Write the data out again exactly, dropping any images it holds.
**** Material for this task ****
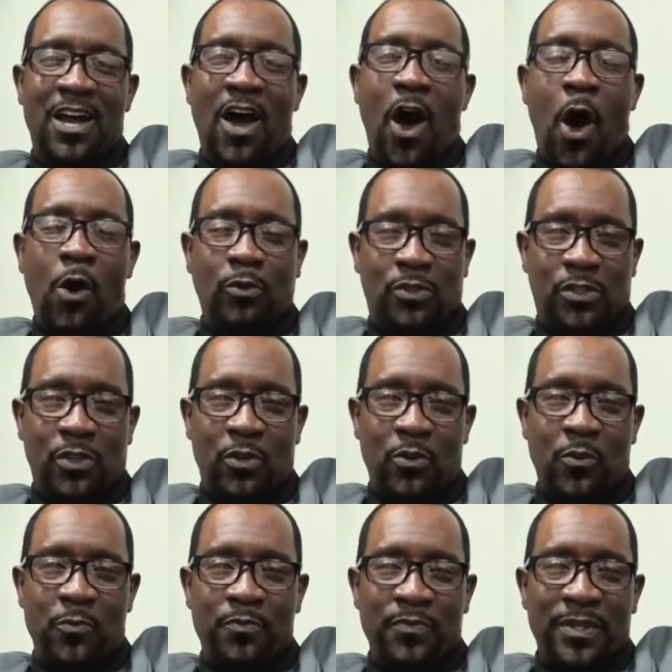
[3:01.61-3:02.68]

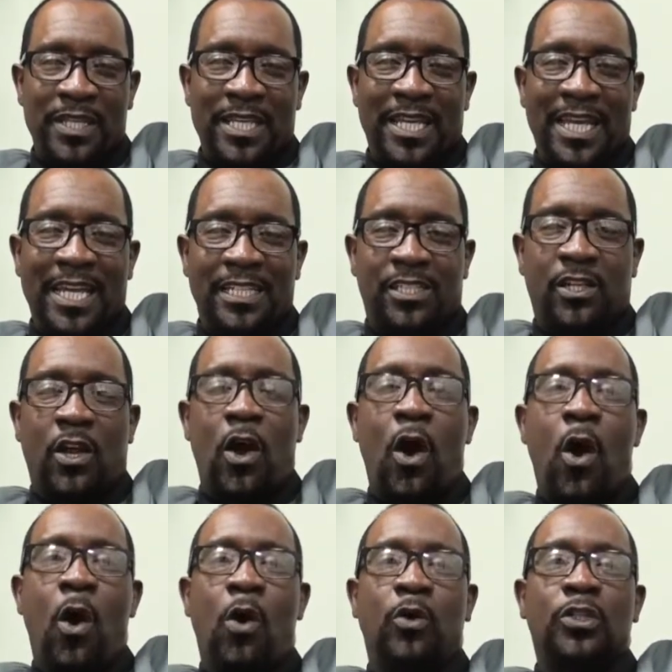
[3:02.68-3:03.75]
Also, it's
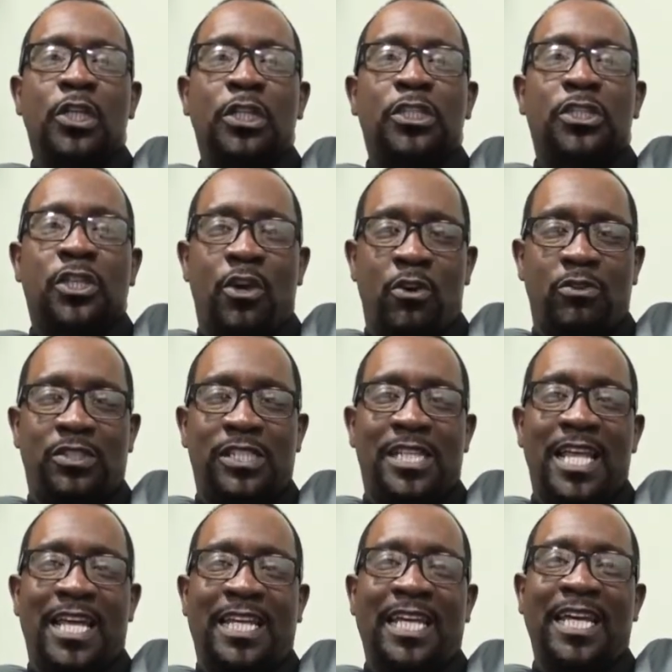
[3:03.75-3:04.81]
called the church
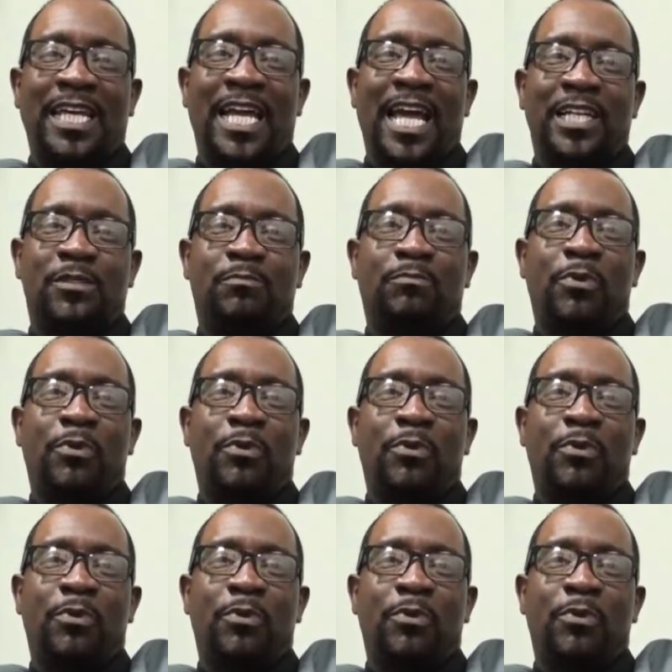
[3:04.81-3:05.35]
that He has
****
**Output of the task**
[3:01.61-3:02.68]

[3:02.68-3:03.75]
Also, it's
[3:03.75-3:04.81]
called the church
[3:04.81-3:05.35]
that He has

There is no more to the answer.